Vinnie strolled out from behind the bar, tugging on the red suspenders over his black shirt, which went perfectly with the black and white pin-striped slacks and shiny black shoes. He spun in a circle on his toes like an extra in a Bruno Mars video, making Alice clap. “If you ever see me wearing sweatpants, you might as well put me down. Covid isn’t going to stop me from dressing like a gentleman. Although it is stopping me from raising your hand to my lips in welcome, senorina, so we’ll just have to mime it instead. If you’ll follow my lead…”

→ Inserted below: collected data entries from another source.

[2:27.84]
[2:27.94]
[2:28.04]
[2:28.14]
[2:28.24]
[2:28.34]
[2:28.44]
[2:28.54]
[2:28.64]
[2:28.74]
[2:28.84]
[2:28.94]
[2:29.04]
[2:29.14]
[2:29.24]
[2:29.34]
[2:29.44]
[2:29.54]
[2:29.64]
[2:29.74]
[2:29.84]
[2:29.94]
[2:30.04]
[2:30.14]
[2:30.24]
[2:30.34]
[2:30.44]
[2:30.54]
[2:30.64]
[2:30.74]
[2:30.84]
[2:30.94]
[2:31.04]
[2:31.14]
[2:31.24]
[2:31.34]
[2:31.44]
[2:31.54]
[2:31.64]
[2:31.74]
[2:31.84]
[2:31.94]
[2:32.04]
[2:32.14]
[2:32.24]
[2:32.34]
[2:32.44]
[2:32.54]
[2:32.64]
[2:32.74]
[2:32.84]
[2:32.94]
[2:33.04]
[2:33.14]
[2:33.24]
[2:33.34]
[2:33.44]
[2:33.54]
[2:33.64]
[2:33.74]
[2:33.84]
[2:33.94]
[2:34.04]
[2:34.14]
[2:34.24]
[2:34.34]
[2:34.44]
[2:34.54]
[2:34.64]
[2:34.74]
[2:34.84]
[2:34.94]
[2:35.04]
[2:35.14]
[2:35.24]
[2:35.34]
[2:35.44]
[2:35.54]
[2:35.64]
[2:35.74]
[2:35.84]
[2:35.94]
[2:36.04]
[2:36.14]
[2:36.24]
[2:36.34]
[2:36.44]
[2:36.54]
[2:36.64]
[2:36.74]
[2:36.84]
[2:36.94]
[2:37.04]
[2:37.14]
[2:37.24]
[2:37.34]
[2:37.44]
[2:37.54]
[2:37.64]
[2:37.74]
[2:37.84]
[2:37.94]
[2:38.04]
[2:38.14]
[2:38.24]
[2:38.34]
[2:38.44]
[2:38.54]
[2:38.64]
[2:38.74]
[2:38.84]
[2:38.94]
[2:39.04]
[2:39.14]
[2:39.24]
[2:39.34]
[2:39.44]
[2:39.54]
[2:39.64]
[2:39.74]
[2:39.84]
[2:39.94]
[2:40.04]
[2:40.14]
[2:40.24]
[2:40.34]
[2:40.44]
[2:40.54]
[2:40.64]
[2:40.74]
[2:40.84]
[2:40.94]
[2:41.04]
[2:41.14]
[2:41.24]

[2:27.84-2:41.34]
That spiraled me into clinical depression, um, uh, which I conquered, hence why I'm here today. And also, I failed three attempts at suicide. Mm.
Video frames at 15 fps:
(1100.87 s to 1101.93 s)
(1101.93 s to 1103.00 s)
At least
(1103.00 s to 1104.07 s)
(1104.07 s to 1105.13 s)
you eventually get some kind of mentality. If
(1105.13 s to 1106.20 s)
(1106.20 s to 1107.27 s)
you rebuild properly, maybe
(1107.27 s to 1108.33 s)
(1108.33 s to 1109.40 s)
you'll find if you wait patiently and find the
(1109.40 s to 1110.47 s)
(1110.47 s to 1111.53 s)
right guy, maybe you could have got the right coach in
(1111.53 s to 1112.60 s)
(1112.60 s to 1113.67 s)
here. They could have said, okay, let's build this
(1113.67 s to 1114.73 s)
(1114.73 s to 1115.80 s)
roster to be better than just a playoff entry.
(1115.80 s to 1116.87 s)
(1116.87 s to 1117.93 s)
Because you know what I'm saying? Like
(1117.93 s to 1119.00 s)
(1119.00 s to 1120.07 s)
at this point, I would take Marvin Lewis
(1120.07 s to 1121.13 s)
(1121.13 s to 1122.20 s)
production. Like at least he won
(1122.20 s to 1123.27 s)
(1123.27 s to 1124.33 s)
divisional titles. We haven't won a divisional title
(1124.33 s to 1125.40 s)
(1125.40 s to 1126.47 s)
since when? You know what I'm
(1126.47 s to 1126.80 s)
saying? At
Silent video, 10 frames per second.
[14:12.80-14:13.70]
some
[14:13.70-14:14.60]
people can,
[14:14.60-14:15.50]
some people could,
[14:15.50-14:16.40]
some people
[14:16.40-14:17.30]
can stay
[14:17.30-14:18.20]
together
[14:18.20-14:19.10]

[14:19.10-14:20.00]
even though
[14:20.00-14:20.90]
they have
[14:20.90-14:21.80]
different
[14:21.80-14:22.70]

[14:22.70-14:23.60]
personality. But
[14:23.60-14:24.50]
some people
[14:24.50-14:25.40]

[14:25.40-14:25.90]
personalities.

Hank found himself laughing as Vinnie playfully extended his hand to Alice at the proper social distance, and she held out hers in turn. Together they managed to complete the romantic mime, Vinnie pretending to lift her hand to his mask. “Bellissima.”

“Grazie,” she responded in perfect Italian, and then Vinnie launched excitedly into more Italian, with Alice gesturing with her hands like they were on the streets of Rome.

Alice was proficient in numerous languages, he knew. She spoke Italian to Vinnie, Spanish to their other good friend, Baker Malloy, who ran the Coffee Roastery, and he’d walked past Alice’s shop one day and heard her through the open door, slipping in and out of German and French with her business partner, Clifton Hargreaves.